8 Jun 2020 | Goutam Bhat*, Martin Danelljan*, Luc Van Gool, Radu Timofte
This paper presents a novel end-to-end trainable tracking architecture that improves target-background discriminability by fully exploiting both target and background appearance information. The proposed method, called DiMP, addresses the limitations of existing Siamese-based trackers that only use target appearance information. The architecture is derived from a discriminative learning loss and uses an iterative optimization process to predict a powerful model in just a few iterations. The method also learns the discriminative loss itself, enabling effective end-to-end training. The proposed tracker achieves state-of-the-art performance on six tracking benchmarks, with an EAO score of 0.440 on VOT2018 while running at over 40 FPS. The code and models are available at https://github.com/visionml/pytracking.
The key contributions of the paper include: (1) a discriminative model prediction architecture that can fully exploit both target and background appearance information for target model prediction; (2) an end-to-end training approach that learns the discriminative loss itself; (3) a steepest descent based optimizer that enables rapid convergence; (4) an effective model initializer that provides a reasonable initial estimate of the target model; and (5) a flexible architecture that can be adapted to different tracking scenarios.
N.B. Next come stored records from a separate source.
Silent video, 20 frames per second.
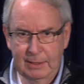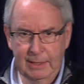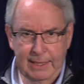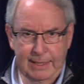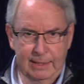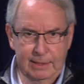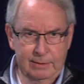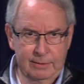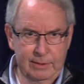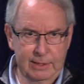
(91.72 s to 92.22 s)

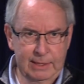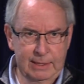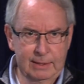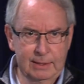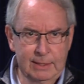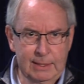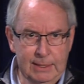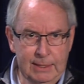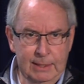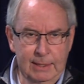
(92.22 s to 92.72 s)
like
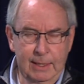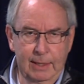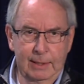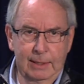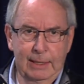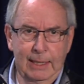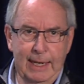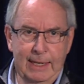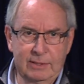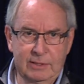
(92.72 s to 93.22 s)
a
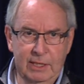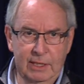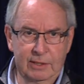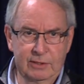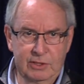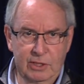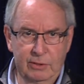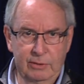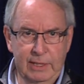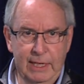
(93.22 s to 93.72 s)
classic
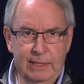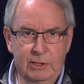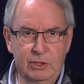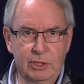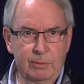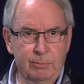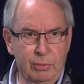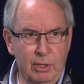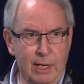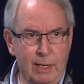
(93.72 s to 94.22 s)

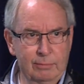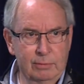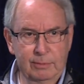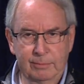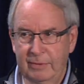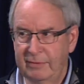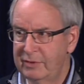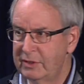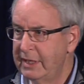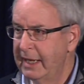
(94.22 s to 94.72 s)
zonation
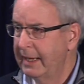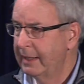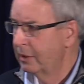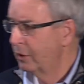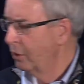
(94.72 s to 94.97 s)
problem of Stan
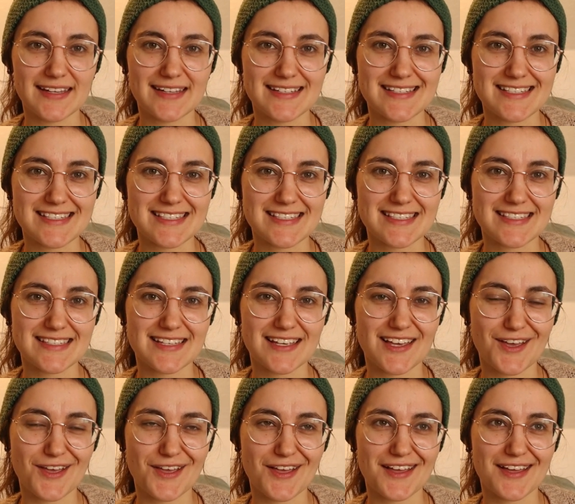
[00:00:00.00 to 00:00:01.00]
Is
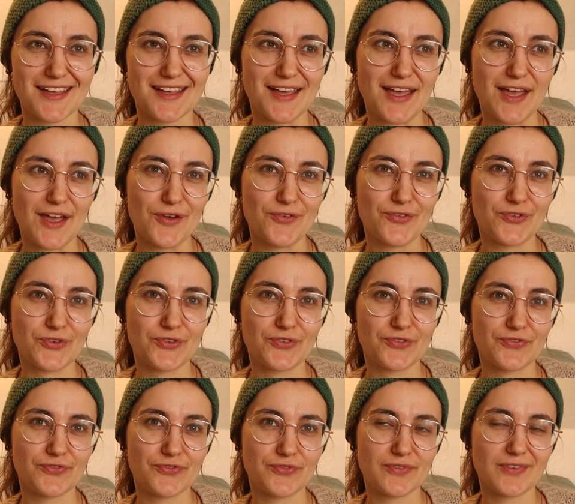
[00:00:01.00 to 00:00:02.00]
if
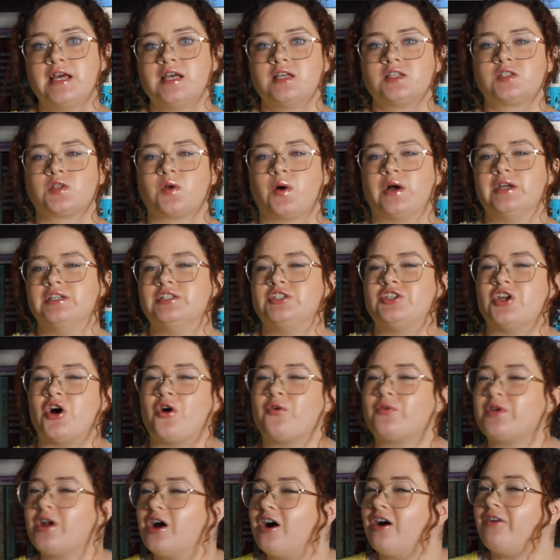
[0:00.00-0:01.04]
so I
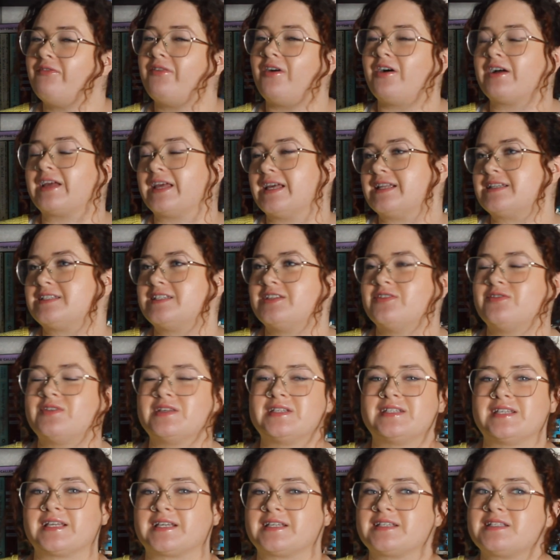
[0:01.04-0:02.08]
don't know if I'll get to the
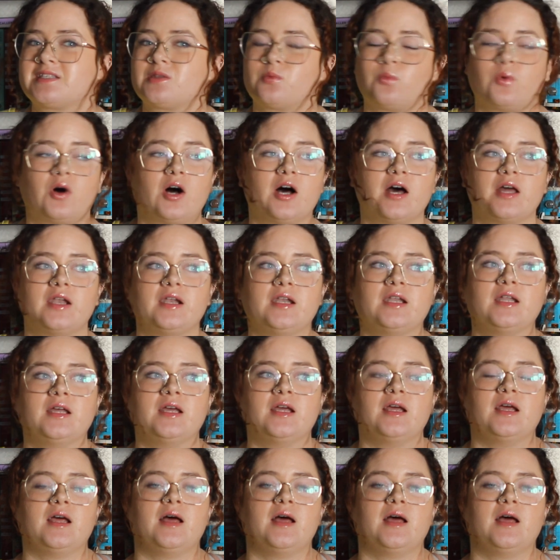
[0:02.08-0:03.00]
6th one,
The method is evaluated on seven tracking benchmarks, including VOT2018, LaSOT, TrackingNet, GOT10k, NFS, OTB-100, and UAV123. The results show that the proposed method outperforms existing state-of-the-art approaches in terms of accuracy, robustness, and generalization. The method achieves the best AUC scores on all benchmarks, with the highest performance on VOT2018. The method is also efficient, running at over 40 FPS on a single GPU. The paper also provides an extensive experimental analysis of the proposed architecture, showing the impact of each component. The results demonstrate that the proposed method is effective for tracking in a wide range of scenarios, including long sequences, fast-moving objects, and low altitude aerial videos.This paper presents a novel end-to-end trainable tracking architecture that improves target-background discriminability by fully exploiting both target and background appearance information. The proposed method, called DiMP, addresses the limitations of existing Siamese-based trackers that only use target appearance information. The architecture is derived from a discriminative learning loss and uses an iterative optimization process to predict a powerful model in just a few iterations. The method also learns the discriminative loss itself, enabling effective end-to-end training. The proposed tracker achieves state-of-the-art performance on six tracking benchmarks, with an EAO score of 0.440 on VOT2018 while running at over 40 FPS. The code and models are available at https://github.com/visionml/pytracking.
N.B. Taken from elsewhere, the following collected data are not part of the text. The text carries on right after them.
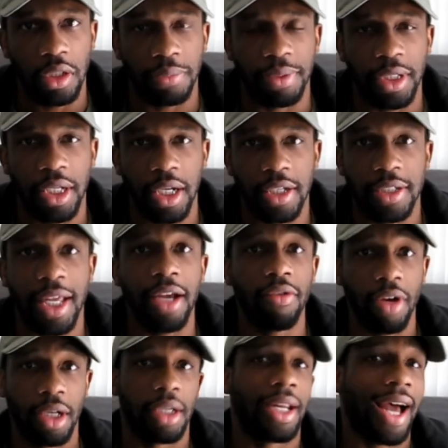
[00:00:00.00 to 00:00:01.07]
because they
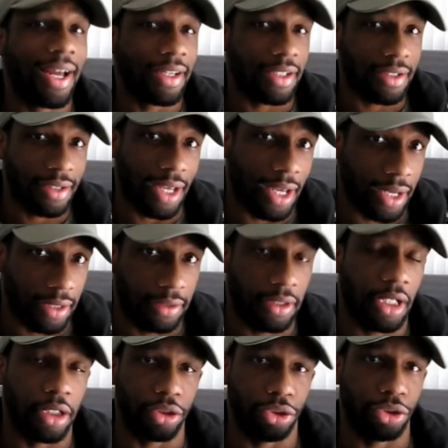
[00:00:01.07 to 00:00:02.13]
run a lot in the sand,
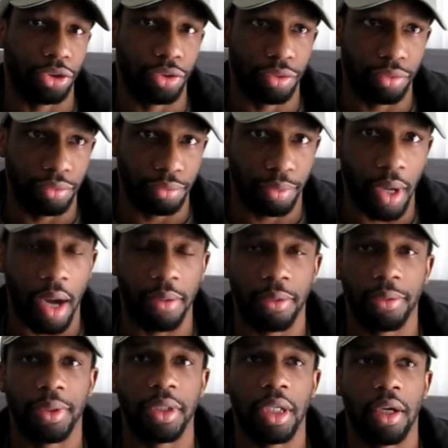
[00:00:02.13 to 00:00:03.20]
as you
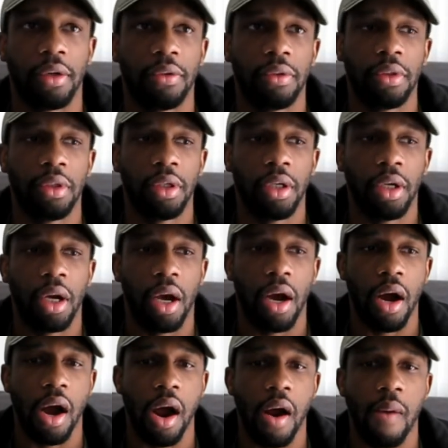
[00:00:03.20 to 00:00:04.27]
probably know.
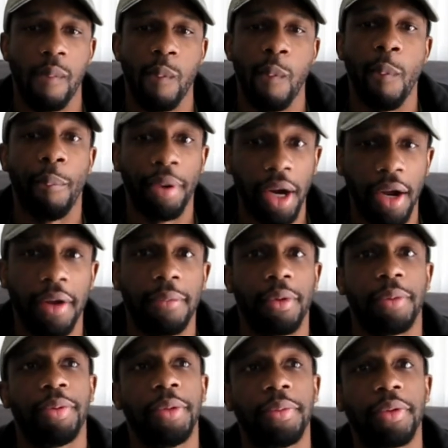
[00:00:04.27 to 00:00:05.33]
But
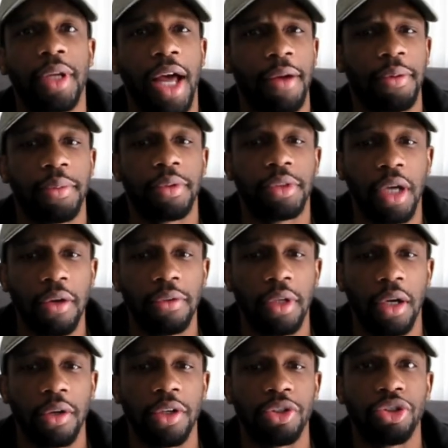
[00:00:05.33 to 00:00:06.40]
what a lot of people don't
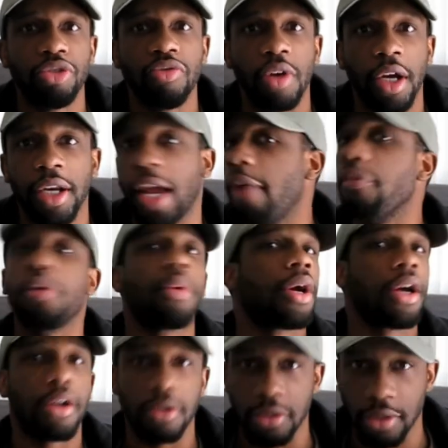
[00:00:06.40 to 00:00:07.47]
know is you run everywhere
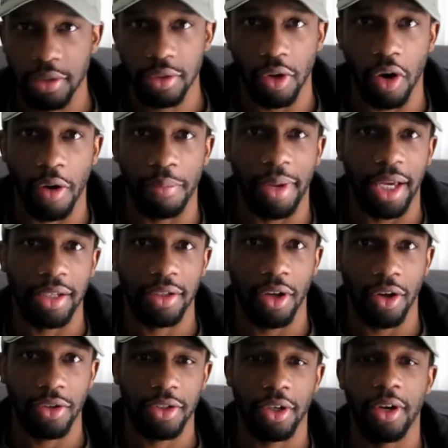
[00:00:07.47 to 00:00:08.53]
else on base
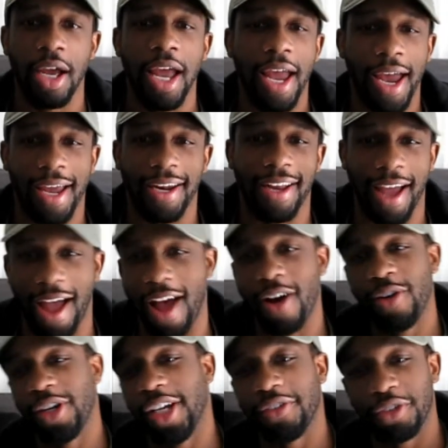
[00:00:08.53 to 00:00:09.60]
also. And I
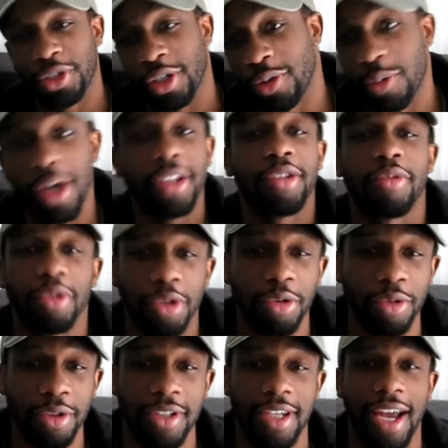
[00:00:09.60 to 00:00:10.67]
don't give a shit what the
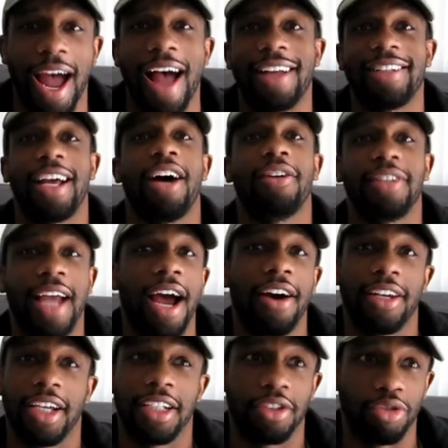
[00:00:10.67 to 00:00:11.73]
recruiters say. I doubt now
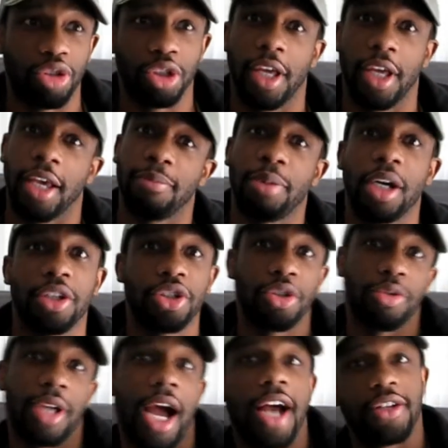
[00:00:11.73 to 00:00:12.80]
they bust
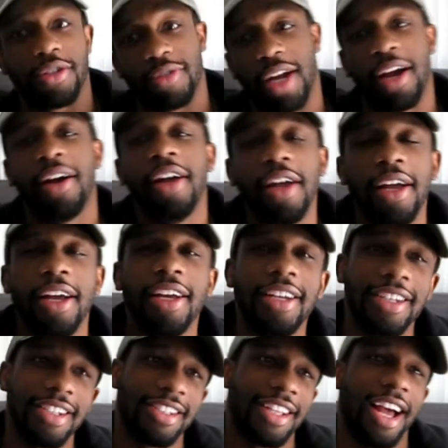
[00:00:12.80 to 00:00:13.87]
you guys around.
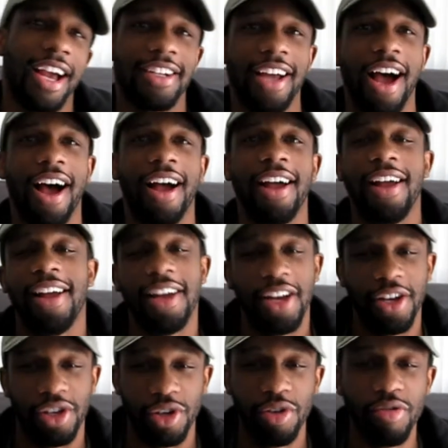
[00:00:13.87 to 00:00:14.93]
It's like, nah,
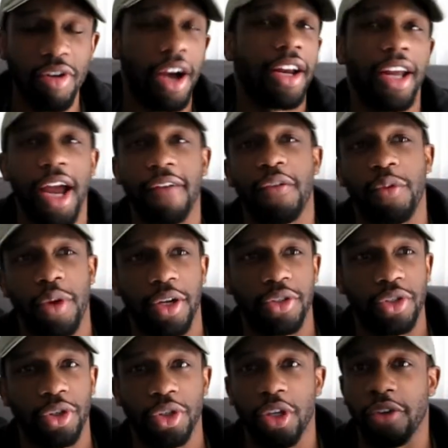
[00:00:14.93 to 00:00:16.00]
you run everywhere.
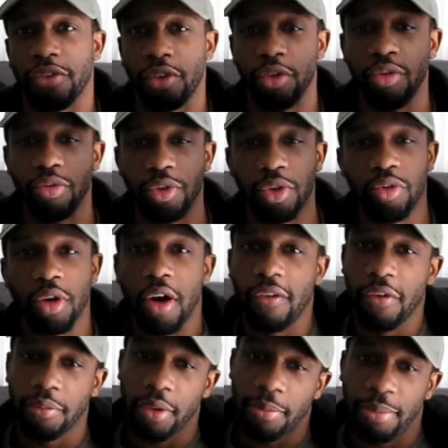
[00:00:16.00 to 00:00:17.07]
So you run
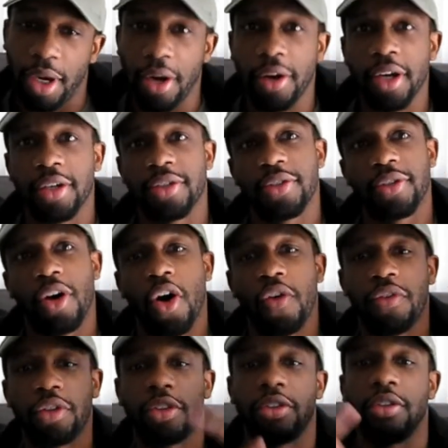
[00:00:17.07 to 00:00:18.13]
from the barracks
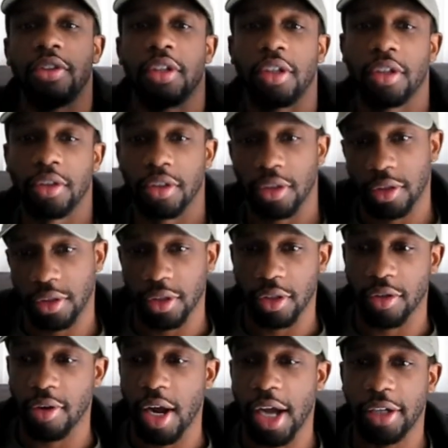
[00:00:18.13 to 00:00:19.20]
over to the
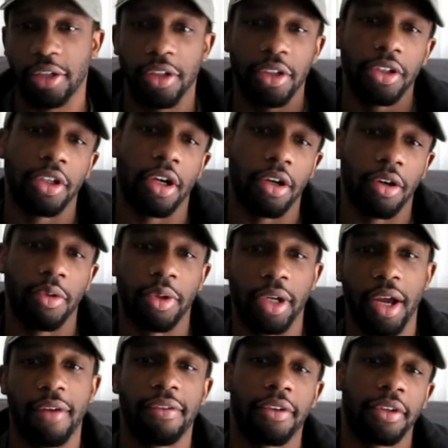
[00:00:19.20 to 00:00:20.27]
grinder, or
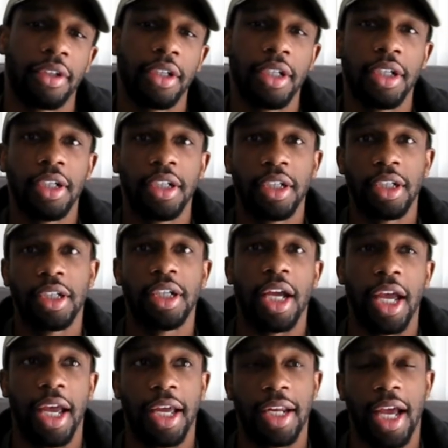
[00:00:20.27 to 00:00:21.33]
whatever,
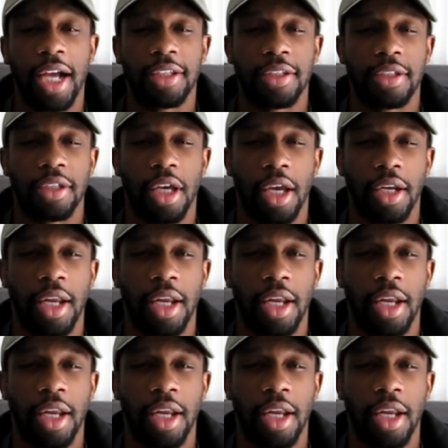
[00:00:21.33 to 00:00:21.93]
and that's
The key contributions of the paper include: (1) a discriminative model prediction architecture that can fully exploit both target and background appearance information for target model prediction; (2) an end-to-end training approach that learns the discriminative loss itself; (3) a steepest descent based optimizer that enables rapid convergence; (4) an effective model initializer that provides a reasonable initial estimate of the target model; and (5) a flexible architecture that can be adapted to different tracking scenarios.
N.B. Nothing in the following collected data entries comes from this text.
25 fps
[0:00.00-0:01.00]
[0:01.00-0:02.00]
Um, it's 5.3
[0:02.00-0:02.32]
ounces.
The method is evaluated on seven tracking benchmarks, including VOT2018, LaSOT, TrackingNet, GOT10k, NFS, OTB-100, and UAV123. The results show that the proposed method outperforms existing state-of-the-art approaches in terms of accuracy, robustness, and generalization. The method achieves the best AUC scores on all benchmarks, with the highest performance on VOT2018. The method is also efficient, running at over 40 FPS on a single GPU. The paper also provides an extensive experimental analysis of the proposed architecture, showing the impact of each component. The results demonstrate that the proposed method is effective for tracking in a wide range of scenarios, including long sequences, fast-moving objects, and low altitude aerial videos.